Reputation: 2557
I have a dataframe with duplicate rows
>>> d = pd.DataFrame({'n': ['a', 'a', 'a'], 'v': [1,2,1]})
>>> d
n v
0 a 1
1 a 2
2 a 1
I would like to understand how to use .groupby()
method specifically so that I can add a new column to the dataframe which shows count of rows which are identical to the current one.
>>> dd = d.groupby(by=['n','v'], as_index=False) # Use all columns to find groups of identical rows
>>> for k,v in dd:
... print(k, "\n", v, "\n") # Check what we found
...
('a', 1)
n v
0 a 1
2 a 1
('a', 2)
n v
1 a 2
When I'm trying to do dd.count()
on resulting DataFrameGroupBy
object I get IndexError: list index out of range
. This seems to happen because all columns are used in grouping operation and there's no other column to use for counting.

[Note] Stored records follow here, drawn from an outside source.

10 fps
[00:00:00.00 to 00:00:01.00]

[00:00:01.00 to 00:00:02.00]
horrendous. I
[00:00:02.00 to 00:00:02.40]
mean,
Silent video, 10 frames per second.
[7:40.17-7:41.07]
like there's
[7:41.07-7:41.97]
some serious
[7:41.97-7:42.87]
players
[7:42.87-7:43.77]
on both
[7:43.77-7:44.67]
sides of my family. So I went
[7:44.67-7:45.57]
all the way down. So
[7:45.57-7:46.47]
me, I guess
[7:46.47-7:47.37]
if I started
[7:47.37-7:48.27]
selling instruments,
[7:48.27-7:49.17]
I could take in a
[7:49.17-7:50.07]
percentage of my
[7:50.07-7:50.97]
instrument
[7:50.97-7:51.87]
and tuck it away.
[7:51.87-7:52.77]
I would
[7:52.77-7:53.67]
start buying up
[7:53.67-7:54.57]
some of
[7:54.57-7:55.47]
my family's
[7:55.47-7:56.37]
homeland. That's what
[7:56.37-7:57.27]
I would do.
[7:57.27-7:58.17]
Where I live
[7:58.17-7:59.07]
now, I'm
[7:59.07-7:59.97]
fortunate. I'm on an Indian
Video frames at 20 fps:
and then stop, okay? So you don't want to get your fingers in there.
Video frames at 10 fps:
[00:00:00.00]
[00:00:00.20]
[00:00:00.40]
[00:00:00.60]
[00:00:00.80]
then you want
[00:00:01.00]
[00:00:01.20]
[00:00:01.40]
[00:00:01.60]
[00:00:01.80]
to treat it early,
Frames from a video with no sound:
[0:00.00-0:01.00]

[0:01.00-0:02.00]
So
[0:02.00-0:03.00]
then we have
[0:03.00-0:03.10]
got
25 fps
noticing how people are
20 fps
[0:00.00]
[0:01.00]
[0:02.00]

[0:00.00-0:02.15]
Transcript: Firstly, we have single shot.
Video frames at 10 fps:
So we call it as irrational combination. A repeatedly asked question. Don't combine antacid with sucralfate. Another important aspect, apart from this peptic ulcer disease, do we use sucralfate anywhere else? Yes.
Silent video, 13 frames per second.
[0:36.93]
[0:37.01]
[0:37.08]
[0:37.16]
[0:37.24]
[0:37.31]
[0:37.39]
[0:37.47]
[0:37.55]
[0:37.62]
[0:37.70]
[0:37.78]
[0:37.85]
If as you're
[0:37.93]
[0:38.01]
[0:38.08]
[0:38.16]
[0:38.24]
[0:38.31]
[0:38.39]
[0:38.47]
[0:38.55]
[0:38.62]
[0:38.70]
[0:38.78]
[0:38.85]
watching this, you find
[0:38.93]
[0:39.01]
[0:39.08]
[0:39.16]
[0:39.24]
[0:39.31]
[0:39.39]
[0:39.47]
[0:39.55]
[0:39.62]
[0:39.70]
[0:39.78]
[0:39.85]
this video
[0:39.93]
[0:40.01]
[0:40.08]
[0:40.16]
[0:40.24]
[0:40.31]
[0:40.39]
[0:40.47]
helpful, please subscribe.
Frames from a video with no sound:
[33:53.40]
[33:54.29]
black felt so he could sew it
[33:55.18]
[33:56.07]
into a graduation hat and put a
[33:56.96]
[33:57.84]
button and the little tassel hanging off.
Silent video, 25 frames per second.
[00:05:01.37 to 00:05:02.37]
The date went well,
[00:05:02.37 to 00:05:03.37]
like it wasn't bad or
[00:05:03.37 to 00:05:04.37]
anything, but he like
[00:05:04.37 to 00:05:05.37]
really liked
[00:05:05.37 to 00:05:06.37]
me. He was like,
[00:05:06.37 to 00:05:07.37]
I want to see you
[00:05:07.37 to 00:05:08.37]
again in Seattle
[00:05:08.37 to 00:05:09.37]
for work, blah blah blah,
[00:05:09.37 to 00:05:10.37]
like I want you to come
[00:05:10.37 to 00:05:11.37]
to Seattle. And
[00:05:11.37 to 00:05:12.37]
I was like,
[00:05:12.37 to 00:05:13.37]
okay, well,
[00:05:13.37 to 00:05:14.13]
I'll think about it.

Similarly dd.agg({'n', 'count'})
fails with ValueError: no results
.
I could use .apply()
to achieve something that looks like result.
>>> dd.apply(lambda x: x.assign(freq=len(x)))
n v freq
0 0 a 1 2
2 a 1 2
1 1 a 2 1
However this has two issues: 1) something happens to the index so that it is hard to map this back to the original index, 2) this does not seem idiomatic Pandas and manuals discourage using .apply()
as it could be slow.
Is there more idiomatic way to count duplicate rows when using .groupby()
?
Upvotes: 1
Views: 2411
Reputation: 862851
One solution is use GroupBy.size
for aggregate output with counter:
d = d.groupby(by=['n','v']).size().reset_index(name='c')
print (d)
n v c
0 a 1 2
1 a 2 1
Your solution working if specify some column name after groupby
, because no another columns n
, v
in input DataFrame
:
d = d.groupby(by=['n','v'])['n'].count().reset_index(name='c')
print (d)
n v c
0 a 1 2
1 a 2 1
What is also necessary if need new column with GroupBy.transform
- new column is filled by aggregate values:
d['c'] = d.groupby(by=['n','v'])['n'].transform('size')
print (d)
n v c
0 a 1 2
1 a 2 1
2 a 1 2
Upvotes: 4